Your instructions: All lines holding the word "with" should be located in the records and copied.

Recorded data Block Start

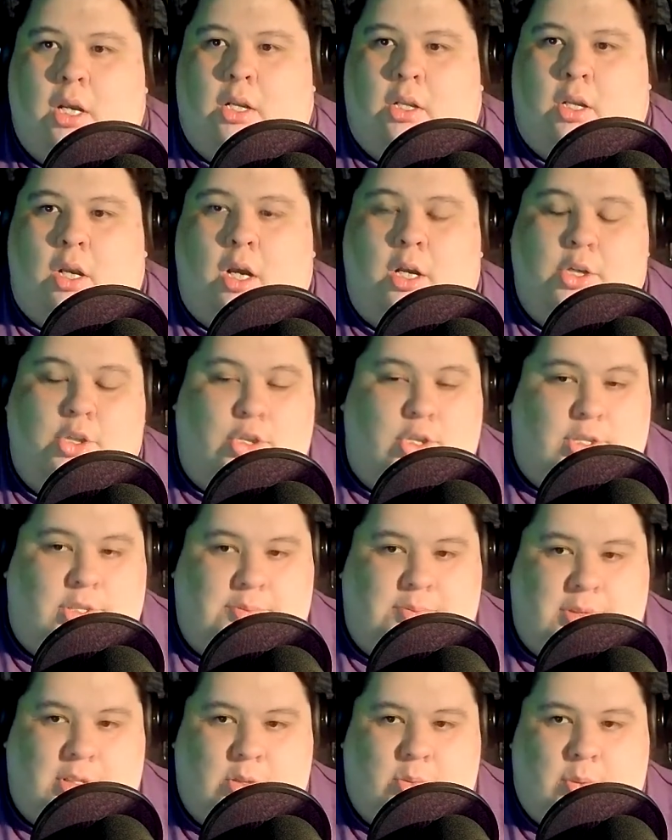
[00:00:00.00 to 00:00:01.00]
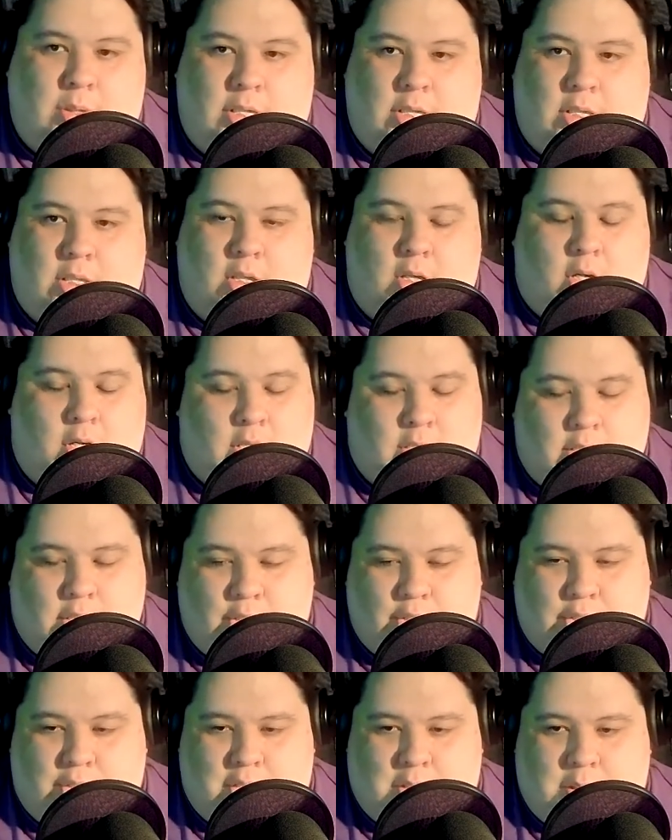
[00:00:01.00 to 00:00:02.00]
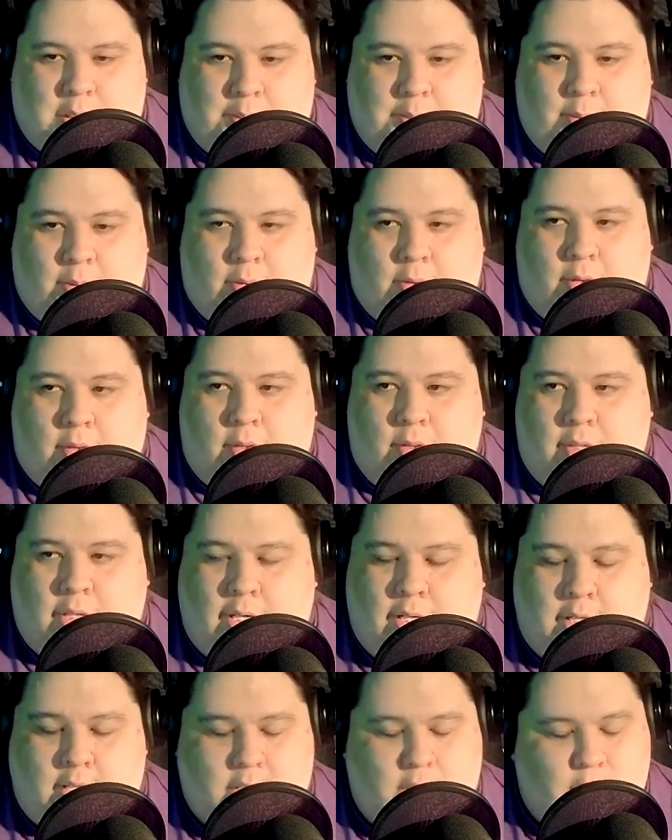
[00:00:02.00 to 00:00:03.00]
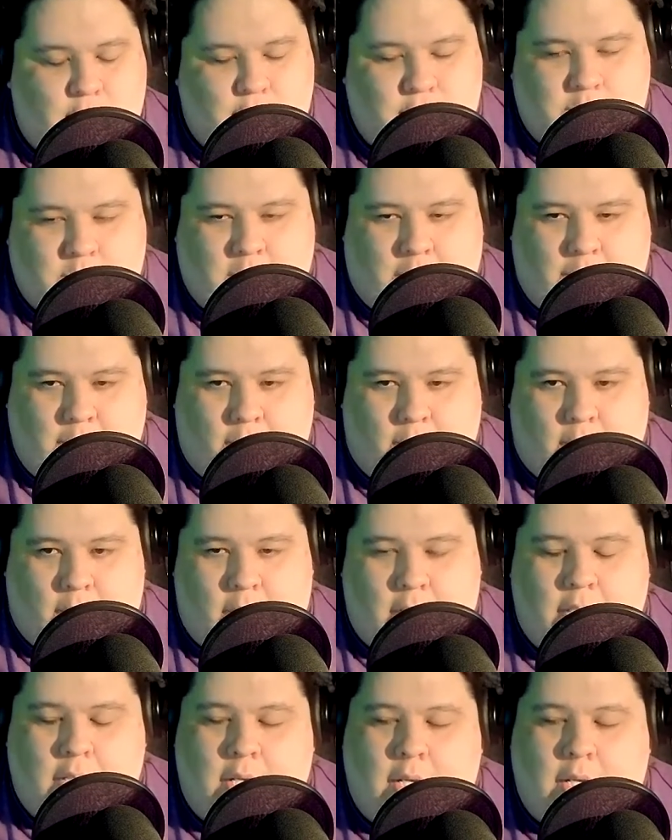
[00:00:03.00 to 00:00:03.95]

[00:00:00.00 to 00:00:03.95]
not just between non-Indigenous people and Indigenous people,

Recorded data Block End
Recorded data Block Start

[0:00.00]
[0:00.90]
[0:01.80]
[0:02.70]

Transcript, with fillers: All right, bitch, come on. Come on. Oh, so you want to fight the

Recorded data Block End
Recorded data Block Start

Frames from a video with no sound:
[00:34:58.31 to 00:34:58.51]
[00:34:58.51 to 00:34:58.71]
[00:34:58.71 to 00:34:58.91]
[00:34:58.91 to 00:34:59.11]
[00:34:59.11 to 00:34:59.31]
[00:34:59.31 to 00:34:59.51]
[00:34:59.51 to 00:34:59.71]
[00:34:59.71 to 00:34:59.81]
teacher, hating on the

Recorded data Block End

Solution to the exercise:
Transcript, with fillers: All right, bitch, come on. Come on. Oh, so you want to fight the
Frames from a video with no sound:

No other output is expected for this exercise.